Sunday, June 14, 2015

Exit Wounds, by Jim Lommasson

General Sherman famously said, "War is hell."  But as one Iraq War veteran says, "Coming home from war is hell."  His story is one of fifty told in Jim Lammasson's book Exit Wounds: Soldiers' Stories--Life after Iraq and Afghanistan.  As the title might suggest, the largest focus of Exit Wounds is PTSD and other post-war maladies (mental, social, physical).  Most of the fifty soldiers chosen are also solidly in the "anti-war war veteran" camp.  Several have been involved in anti-war organizations and protests.

Many of the voices in Exit Wounds are completely disillusioned about war, and specifically about the role of the United States in conflicts around the world.  Fighting for freedom?  Not when they "incarcerated people [in Iraq] for printing anti-American propaganda."  This soldier goes on to say, "We need to understand that the U.S. government is the biggest source of terrorism in the entire world and it has been for a long time. . . . The fact that anyone in the military has fought for an honorable cause is a complete fallacy.  It hasn't happened in a long f------ time."

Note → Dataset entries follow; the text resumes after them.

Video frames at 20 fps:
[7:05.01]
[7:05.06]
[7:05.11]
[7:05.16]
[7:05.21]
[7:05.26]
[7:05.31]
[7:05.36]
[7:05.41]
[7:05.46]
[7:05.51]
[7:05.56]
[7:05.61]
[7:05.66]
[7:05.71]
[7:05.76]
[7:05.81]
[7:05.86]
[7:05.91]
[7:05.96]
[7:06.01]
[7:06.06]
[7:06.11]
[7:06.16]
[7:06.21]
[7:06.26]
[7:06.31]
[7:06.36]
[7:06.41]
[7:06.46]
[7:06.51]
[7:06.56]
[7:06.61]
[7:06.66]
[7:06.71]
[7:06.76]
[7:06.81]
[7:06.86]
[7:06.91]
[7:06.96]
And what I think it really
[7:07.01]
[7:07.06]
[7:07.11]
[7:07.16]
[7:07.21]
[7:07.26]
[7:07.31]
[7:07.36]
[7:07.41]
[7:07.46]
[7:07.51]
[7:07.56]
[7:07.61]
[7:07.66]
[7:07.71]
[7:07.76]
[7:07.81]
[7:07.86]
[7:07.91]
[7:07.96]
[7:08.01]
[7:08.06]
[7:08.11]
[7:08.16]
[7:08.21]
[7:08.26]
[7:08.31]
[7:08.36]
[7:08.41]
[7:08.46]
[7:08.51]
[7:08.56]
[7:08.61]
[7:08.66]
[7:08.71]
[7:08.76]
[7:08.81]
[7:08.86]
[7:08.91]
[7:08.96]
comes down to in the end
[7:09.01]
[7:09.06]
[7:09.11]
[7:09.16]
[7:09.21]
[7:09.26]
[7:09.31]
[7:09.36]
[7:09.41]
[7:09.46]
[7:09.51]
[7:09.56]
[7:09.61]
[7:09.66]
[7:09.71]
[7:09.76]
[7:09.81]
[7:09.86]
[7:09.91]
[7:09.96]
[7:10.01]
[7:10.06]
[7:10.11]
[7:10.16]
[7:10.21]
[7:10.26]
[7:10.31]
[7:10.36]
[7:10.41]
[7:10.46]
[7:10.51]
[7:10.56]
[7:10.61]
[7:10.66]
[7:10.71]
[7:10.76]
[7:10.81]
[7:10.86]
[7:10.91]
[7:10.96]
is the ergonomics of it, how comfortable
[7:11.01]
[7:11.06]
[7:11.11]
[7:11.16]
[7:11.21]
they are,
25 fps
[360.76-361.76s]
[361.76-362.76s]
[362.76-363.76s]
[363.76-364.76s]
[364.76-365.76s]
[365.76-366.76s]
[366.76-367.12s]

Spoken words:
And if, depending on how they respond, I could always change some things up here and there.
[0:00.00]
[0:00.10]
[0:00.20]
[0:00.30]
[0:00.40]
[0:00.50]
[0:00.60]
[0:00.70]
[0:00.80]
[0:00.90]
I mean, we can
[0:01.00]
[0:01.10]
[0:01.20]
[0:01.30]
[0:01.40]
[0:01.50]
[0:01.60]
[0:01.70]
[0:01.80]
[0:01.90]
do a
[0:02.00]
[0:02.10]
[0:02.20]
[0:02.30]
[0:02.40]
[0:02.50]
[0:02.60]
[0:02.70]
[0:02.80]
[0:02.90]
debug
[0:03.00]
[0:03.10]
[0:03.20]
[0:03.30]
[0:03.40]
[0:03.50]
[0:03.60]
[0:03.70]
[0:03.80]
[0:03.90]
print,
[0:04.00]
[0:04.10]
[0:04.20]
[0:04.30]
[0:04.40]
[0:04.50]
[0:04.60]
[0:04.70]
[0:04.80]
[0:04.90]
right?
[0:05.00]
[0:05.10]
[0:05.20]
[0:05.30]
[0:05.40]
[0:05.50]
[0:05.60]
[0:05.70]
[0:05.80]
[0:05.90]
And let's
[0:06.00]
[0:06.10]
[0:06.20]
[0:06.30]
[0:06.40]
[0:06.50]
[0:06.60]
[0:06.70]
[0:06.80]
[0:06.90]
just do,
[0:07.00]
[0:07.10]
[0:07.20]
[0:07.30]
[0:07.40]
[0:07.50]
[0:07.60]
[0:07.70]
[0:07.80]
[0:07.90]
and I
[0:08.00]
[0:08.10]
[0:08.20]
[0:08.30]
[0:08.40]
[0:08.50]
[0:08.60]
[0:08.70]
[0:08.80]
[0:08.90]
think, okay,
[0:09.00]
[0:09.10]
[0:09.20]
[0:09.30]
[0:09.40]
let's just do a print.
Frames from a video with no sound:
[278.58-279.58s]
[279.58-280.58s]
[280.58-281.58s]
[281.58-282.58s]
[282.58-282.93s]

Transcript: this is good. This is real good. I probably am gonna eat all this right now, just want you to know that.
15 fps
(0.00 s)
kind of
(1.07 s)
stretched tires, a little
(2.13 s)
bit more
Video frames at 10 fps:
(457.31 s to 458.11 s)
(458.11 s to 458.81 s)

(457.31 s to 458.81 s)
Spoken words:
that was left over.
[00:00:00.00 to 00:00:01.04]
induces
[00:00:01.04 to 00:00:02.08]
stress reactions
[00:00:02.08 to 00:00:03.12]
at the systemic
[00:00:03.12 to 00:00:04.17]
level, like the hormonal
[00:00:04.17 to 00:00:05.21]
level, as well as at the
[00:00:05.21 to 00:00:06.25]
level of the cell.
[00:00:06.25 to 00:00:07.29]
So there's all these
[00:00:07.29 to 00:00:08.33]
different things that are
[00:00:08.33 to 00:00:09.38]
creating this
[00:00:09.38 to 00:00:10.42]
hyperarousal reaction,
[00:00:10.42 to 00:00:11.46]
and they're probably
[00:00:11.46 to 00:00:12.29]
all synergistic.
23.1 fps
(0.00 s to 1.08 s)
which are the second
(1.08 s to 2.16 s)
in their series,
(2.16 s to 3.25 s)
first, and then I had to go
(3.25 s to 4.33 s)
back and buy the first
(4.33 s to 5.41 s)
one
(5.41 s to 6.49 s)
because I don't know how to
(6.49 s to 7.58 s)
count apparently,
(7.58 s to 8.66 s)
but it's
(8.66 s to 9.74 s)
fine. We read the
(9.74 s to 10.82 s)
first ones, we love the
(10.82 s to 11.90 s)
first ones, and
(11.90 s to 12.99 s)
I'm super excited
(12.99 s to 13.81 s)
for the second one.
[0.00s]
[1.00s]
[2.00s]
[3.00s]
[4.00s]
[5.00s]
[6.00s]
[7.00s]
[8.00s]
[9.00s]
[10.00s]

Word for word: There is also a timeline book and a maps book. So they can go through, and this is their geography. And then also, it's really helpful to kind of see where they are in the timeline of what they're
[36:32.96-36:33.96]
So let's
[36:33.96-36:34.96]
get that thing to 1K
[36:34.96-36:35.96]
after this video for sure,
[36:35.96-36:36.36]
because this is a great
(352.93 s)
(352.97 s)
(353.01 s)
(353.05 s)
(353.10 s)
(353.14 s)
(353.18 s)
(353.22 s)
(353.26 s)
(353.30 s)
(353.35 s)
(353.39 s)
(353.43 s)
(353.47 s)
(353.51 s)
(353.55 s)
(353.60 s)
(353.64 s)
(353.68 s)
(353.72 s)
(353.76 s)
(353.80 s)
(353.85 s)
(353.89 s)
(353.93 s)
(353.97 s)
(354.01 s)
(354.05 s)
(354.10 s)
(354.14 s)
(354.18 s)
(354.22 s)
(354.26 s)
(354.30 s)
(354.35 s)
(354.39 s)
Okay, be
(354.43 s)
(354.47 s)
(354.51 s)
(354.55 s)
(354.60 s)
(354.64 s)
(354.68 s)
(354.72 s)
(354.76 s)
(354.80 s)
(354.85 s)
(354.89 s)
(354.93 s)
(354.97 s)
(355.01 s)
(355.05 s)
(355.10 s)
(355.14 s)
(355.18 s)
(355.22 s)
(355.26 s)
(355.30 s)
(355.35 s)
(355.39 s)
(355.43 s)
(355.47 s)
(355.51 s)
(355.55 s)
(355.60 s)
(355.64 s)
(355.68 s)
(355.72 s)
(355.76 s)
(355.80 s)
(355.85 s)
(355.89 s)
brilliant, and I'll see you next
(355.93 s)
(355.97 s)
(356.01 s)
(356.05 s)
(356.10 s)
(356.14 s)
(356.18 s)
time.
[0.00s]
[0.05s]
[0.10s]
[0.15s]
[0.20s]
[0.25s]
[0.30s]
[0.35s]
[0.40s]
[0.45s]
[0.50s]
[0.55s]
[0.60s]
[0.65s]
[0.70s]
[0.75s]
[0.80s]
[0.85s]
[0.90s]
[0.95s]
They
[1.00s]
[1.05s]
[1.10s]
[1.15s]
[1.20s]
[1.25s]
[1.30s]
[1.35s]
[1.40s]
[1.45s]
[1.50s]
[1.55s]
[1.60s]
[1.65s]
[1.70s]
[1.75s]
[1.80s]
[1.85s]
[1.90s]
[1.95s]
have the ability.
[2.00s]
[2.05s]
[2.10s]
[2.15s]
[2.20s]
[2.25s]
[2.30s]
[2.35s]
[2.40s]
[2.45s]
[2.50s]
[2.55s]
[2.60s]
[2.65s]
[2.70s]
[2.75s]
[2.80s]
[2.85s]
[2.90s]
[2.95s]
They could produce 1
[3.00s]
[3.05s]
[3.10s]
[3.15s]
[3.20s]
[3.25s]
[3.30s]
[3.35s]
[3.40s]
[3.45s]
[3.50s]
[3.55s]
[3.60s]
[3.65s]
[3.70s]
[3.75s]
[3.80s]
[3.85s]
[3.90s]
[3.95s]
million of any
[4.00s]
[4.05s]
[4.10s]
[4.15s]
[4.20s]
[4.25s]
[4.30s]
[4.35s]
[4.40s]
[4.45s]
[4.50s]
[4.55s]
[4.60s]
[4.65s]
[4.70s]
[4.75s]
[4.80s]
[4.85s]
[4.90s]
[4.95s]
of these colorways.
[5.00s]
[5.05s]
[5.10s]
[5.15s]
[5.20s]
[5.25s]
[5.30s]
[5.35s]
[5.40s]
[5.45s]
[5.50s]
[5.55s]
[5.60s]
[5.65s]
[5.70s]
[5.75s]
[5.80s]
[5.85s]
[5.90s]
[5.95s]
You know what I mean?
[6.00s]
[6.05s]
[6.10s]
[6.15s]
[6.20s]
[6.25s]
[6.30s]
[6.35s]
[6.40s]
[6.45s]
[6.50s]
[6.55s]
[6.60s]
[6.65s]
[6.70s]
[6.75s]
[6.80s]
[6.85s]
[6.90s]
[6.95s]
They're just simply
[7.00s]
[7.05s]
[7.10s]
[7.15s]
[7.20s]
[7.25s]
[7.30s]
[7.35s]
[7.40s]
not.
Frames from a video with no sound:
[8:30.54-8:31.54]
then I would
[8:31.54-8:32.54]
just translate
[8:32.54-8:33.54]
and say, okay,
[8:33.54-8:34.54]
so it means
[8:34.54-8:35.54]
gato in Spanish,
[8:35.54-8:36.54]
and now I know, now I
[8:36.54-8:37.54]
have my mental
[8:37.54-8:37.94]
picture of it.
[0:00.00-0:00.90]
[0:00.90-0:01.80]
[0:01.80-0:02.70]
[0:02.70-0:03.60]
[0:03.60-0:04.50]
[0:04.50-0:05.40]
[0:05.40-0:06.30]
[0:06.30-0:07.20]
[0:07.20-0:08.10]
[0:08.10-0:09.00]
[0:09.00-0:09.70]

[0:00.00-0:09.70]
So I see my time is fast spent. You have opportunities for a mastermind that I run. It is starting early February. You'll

Another soldier calls the military "state-sponsored terrorism" and criticizing "the nauseating freak show that is puffed-up, chicken hawk patriotism."  One Marine believes in the Marine code of "honor, courage, and commitment," but is critical of the United States's "colonial conquest."  He says, "The most honorable and courageous act you can do is to lay down your arms and refuse to fight."

Not all are embittered and cynical.  Many want civilians to remember the role of the military and are proud to serve.  "I make going to war for your freedom a duty that I will die for. . . . I make myself get out of bed at 3 a.m. to risk my life to preserve your freedom.  Today I might make the ultimate sacrifice to save your life."  Pro- and anti-war vets are often proud of their service, however they may feel about war.  "I'm honored to be a U.S. Marine, always."

The portraits of the soldiers, typically in civilian clothes and everyday settings, remind the reader that soldiers are regular people who have chosen to serve.  Reading the stories of these fifty soldiers will encourage empathy with returning soldiers.  Have never served in the armed forces, I need to read perspectives and gain some understanding of the complex issues soldiers face when returning home from combat.  They serve on behalf of all of us; we owe it to them not to ignore, neglect, or forget them after their service is over.

Thanks to NetGalley and the publisher for the complimentary electronic review copy!